Not too much of a struggle for me today, although I lacked the time to do it in one sitting, but I was slowed up by the long answers. I got 22a but wasn’t sure I hadn’t made it up; similarly I deduced 18d but only had a hazy recollection of the word. (I went to Guides for just long enough to go on a camp, then scarpered before they could make me work for any badges.)
My favourite clue has to be 4d, where annoyingly I missed the continuation of the alternate letters and so needed the blog to explain the second bit – grr! It’s such a clever clue – not just for the construction of the phrase, but also because it’s full of sneaky misdirection. Added to that, a flawless surface reading. What are the odds?
Two further clues made me smile. The first being 15a because I’m always losing my key – musically, that is! I can allegedly play the piano, but I’m not very good at remembering what key I’m meant to be in or what the notes are and my hands seems to have a mind of their own .
The other smiler for me was 5d.

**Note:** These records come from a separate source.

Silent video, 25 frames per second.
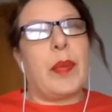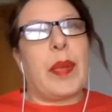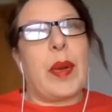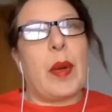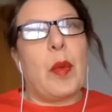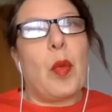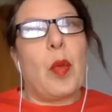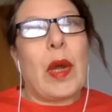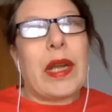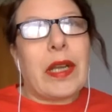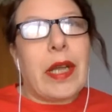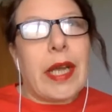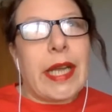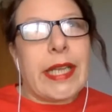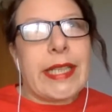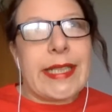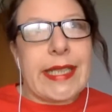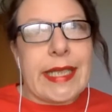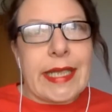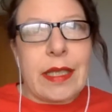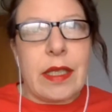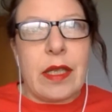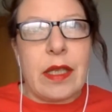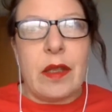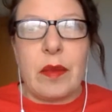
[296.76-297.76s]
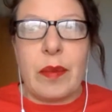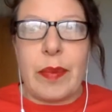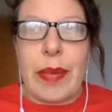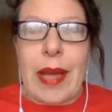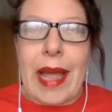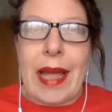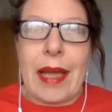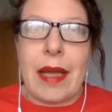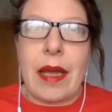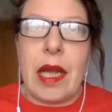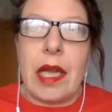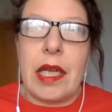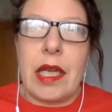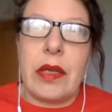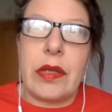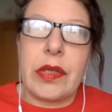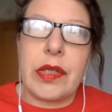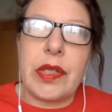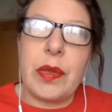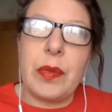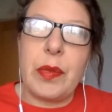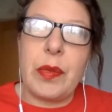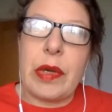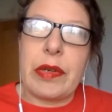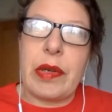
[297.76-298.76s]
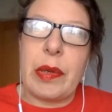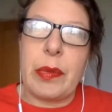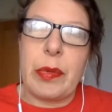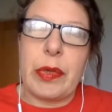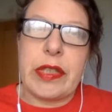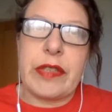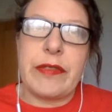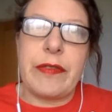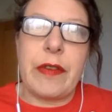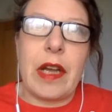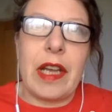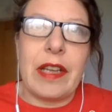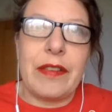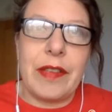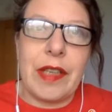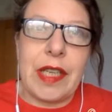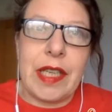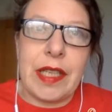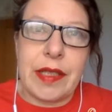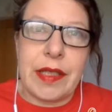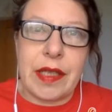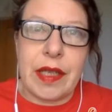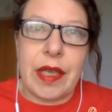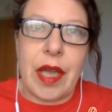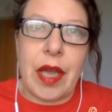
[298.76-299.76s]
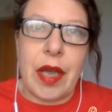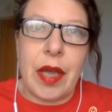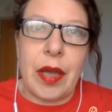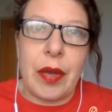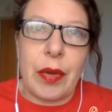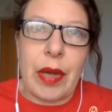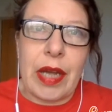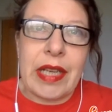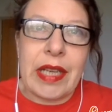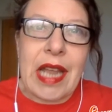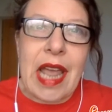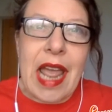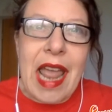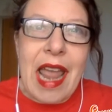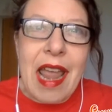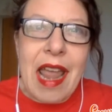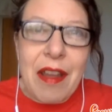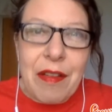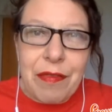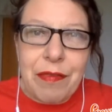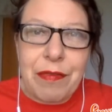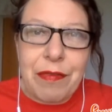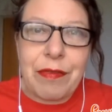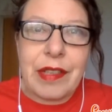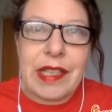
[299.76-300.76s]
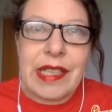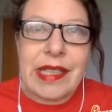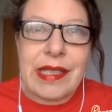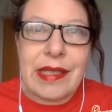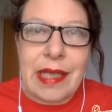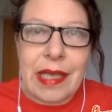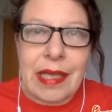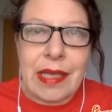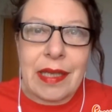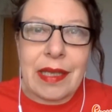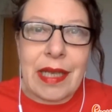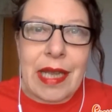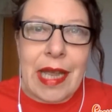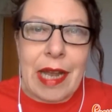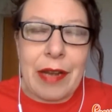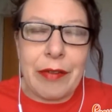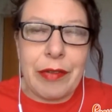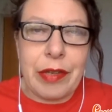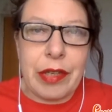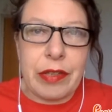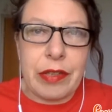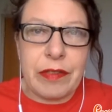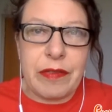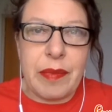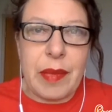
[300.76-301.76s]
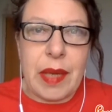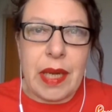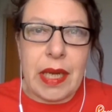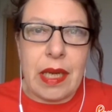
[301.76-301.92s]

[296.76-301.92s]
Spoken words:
but when I did look back, I looked at where I was 5 years ago, and every single area of my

Memories of the musical:
Thanks muchly to Mr Ron and Falcon.
I found it difficult but having reached the end I really can’t see why. 3*/3* for me. (I think it’s something about the wavelength of this alternate Thursday setter’s work.)
Many thanks to them, and to Falcon.
Something has gone seriously wrong it is Thursday and I not only finished the crossword but did not need to resort to the supertoy once. This definitely a first as I used to live in fear of Thursday. Thanks to setter and Falcon.
Well done Hilary! Successes all round today .
Well done from me too Hilary. I always knew you would make it.
Good puzzle, again done while mother sitting.I was glad it wasn’t a write -in.2d was my last one in and I had to pause about the plural of that protozoan. Thanks falcon and setter.
On holiday in equally cold Toronto. Pretty successful recently. But today 4d beat me !
Welcome to the blog, Brian.
We already have a regular commenter who uses the alias Brian so it would be helpful if you chose another alias.
Otherwise we’d have no way of telling which was which would we?
Welcome from me too Brian.
That might depend on how outspoken the new Brian is with his comments!
Some good clues, but I found it, for once on a Thursday, a bit too easy. Had a few minutes to wait in London Bridge station before the train left and found I had finished the puzzle before I finished my short commute into that part of southeast London where everybody wears tracksuits all the time. So half-* for difficulty and 2* for fun.
I enjoyed this one but it didn’t tax the grey matter overmuch. 1*/3*, l think, and 6d my favourite clue. thanks to Mr Ron, and Falcon for the review. I hope Canada’s weather is nicer today. Cornwall’s certainly is.
Very late posting. Amongst the good, I absolutely hated 8a and 4d. And didn’t think much of 3a or 3d either. Hey ho, that’s mystery Thursdays. I much prefer RayT even when I can’t work them out.